───── Data in this exercise

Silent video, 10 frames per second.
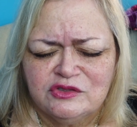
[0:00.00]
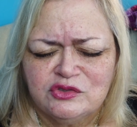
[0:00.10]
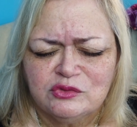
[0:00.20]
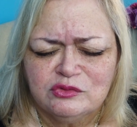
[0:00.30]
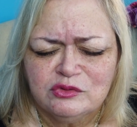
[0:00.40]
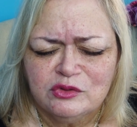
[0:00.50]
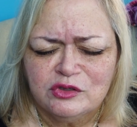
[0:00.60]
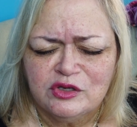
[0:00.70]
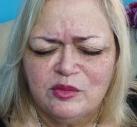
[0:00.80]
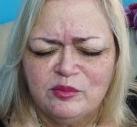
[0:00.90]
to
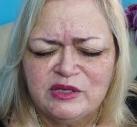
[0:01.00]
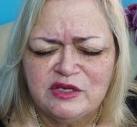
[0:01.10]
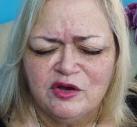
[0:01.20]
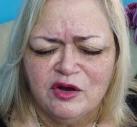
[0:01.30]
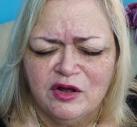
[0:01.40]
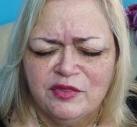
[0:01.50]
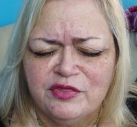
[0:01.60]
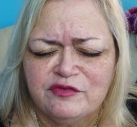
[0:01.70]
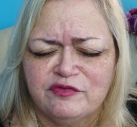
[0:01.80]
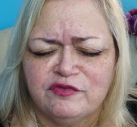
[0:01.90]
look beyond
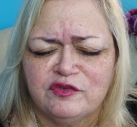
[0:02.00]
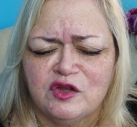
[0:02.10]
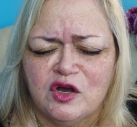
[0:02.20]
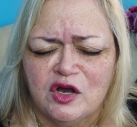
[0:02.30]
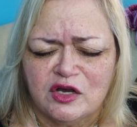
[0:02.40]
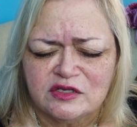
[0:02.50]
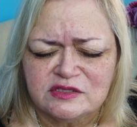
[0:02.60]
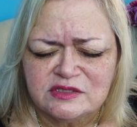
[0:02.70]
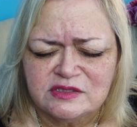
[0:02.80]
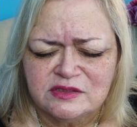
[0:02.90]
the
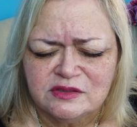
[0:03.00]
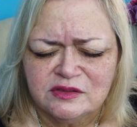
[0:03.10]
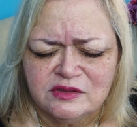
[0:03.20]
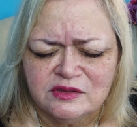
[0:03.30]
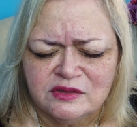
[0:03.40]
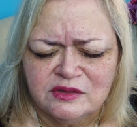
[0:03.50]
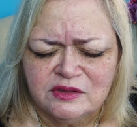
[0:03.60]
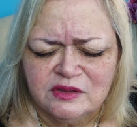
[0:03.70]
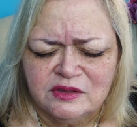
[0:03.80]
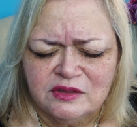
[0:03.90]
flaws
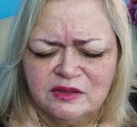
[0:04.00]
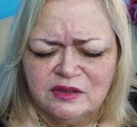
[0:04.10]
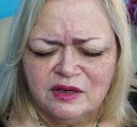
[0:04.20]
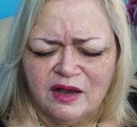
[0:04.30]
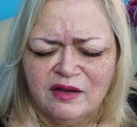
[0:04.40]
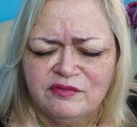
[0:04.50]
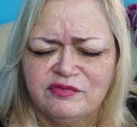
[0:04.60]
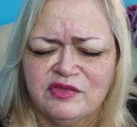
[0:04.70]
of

──────────
───── Data in this exercise

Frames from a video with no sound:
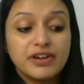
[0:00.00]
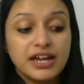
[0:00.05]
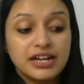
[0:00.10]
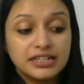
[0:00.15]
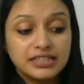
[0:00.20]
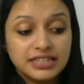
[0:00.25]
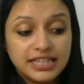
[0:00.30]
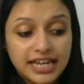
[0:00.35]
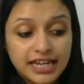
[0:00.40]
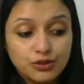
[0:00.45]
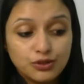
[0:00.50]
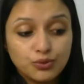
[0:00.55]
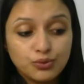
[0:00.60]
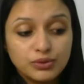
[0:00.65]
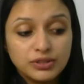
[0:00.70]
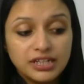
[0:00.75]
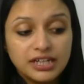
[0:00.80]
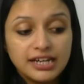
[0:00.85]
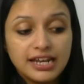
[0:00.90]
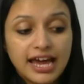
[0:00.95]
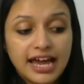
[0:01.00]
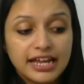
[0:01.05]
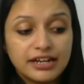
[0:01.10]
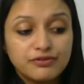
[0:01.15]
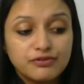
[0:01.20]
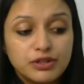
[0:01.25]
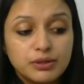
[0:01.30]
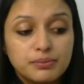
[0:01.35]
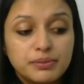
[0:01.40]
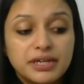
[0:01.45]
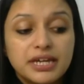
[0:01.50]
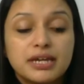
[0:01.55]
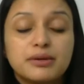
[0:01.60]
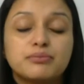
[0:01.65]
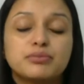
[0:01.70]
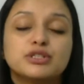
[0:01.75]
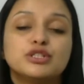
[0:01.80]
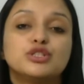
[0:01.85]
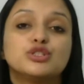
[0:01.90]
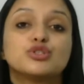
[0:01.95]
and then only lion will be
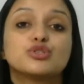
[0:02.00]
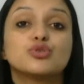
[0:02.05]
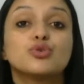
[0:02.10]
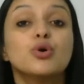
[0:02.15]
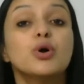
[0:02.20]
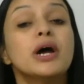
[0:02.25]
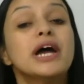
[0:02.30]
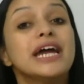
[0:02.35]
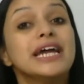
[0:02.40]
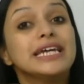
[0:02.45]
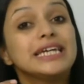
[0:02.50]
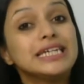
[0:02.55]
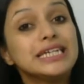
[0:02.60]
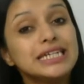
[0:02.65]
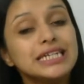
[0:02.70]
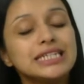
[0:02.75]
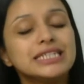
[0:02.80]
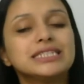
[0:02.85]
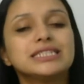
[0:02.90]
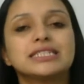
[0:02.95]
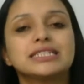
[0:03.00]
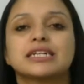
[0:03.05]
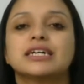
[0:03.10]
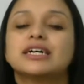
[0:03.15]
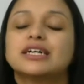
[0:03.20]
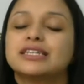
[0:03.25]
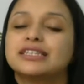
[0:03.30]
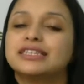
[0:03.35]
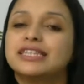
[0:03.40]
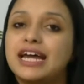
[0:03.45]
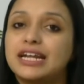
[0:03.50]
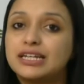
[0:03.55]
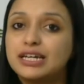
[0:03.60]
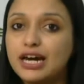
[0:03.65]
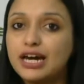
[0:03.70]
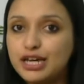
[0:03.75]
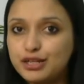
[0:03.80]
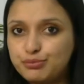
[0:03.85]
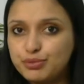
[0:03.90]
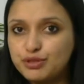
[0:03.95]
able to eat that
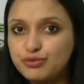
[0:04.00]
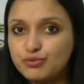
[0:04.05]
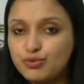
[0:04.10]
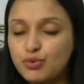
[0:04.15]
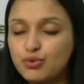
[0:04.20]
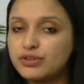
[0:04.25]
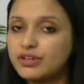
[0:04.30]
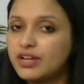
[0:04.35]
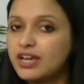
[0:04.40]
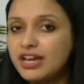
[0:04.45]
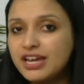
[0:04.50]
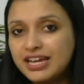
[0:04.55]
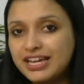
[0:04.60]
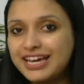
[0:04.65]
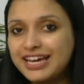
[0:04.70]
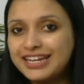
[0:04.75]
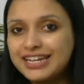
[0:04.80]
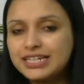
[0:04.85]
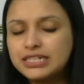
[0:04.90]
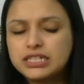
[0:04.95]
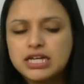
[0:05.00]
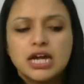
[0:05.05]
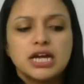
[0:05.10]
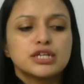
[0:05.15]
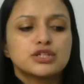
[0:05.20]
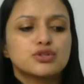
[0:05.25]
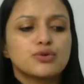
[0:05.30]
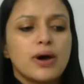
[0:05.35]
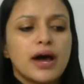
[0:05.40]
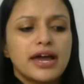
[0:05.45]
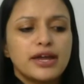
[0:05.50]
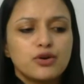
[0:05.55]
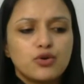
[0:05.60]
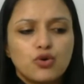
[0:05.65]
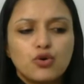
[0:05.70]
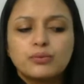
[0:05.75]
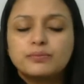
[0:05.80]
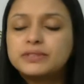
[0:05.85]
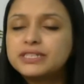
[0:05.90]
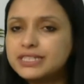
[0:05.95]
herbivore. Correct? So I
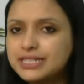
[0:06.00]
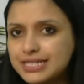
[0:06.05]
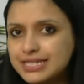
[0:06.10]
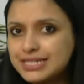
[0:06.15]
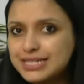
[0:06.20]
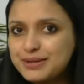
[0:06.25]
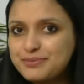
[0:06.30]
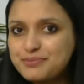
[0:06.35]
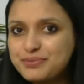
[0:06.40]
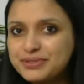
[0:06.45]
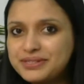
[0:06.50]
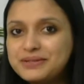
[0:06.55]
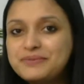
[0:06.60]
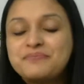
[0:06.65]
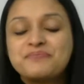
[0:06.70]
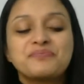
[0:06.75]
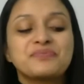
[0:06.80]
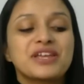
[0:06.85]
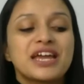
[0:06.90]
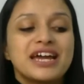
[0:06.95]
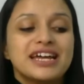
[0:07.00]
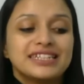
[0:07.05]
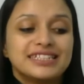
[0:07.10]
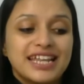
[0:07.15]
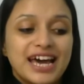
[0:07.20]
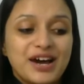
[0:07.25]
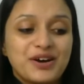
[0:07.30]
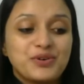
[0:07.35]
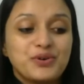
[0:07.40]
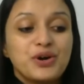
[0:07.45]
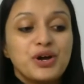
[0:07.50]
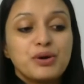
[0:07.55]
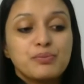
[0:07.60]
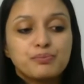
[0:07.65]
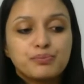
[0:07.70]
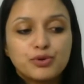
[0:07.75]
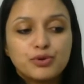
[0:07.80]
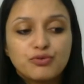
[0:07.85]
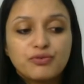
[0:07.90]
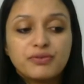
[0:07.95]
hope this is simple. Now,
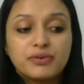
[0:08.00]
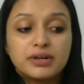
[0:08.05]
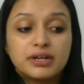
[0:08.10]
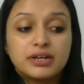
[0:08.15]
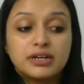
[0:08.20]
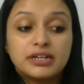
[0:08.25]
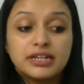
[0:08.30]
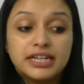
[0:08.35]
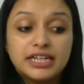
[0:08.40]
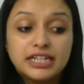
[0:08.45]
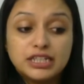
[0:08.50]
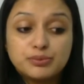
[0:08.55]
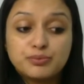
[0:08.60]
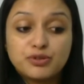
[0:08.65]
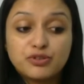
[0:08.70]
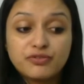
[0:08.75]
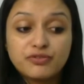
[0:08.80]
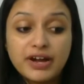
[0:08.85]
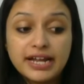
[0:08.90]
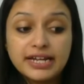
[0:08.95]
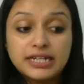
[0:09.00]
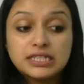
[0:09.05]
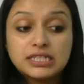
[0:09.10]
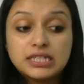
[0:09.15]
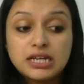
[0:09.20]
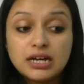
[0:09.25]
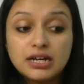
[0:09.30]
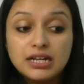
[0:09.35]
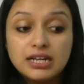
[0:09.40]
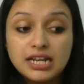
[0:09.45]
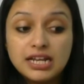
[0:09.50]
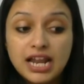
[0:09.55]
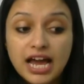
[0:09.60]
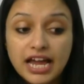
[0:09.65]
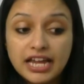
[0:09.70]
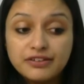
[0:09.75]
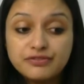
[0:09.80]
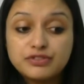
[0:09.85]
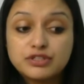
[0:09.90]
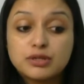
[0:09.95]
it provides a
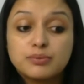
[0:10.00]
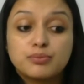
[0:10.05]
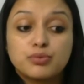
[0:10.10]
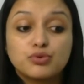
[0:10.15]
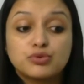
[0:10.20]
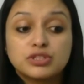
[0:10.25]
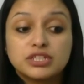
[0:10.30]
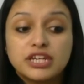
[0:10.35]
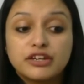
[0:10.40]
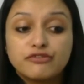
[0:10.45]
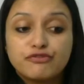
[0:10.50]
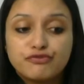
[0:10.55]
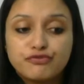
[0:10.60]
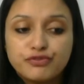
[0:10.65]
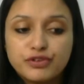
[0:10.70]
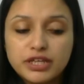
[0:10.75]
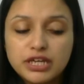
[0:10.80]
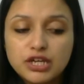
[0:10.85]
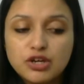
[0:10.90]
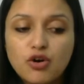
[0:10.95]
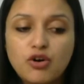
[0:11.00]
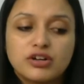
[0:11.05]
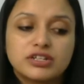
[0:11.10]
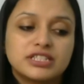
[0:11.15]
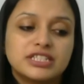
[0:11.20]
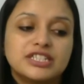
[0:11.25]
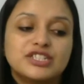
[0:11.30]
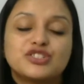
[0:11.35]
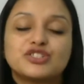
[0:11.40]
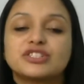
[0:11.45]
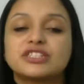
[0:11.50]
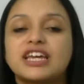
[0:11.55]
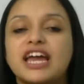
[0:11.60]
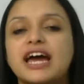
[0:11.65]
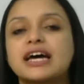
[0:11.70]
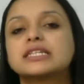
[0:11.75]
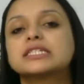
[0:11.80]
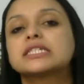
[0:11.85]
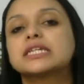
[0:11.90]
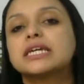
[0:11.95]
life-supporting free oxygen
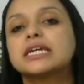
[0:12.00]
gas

──────────

Try it. In the entries above, find every line holding the word "video" and copy it out.

Response.
Silent video, 10 frames per second.
Frames from a video with no sound:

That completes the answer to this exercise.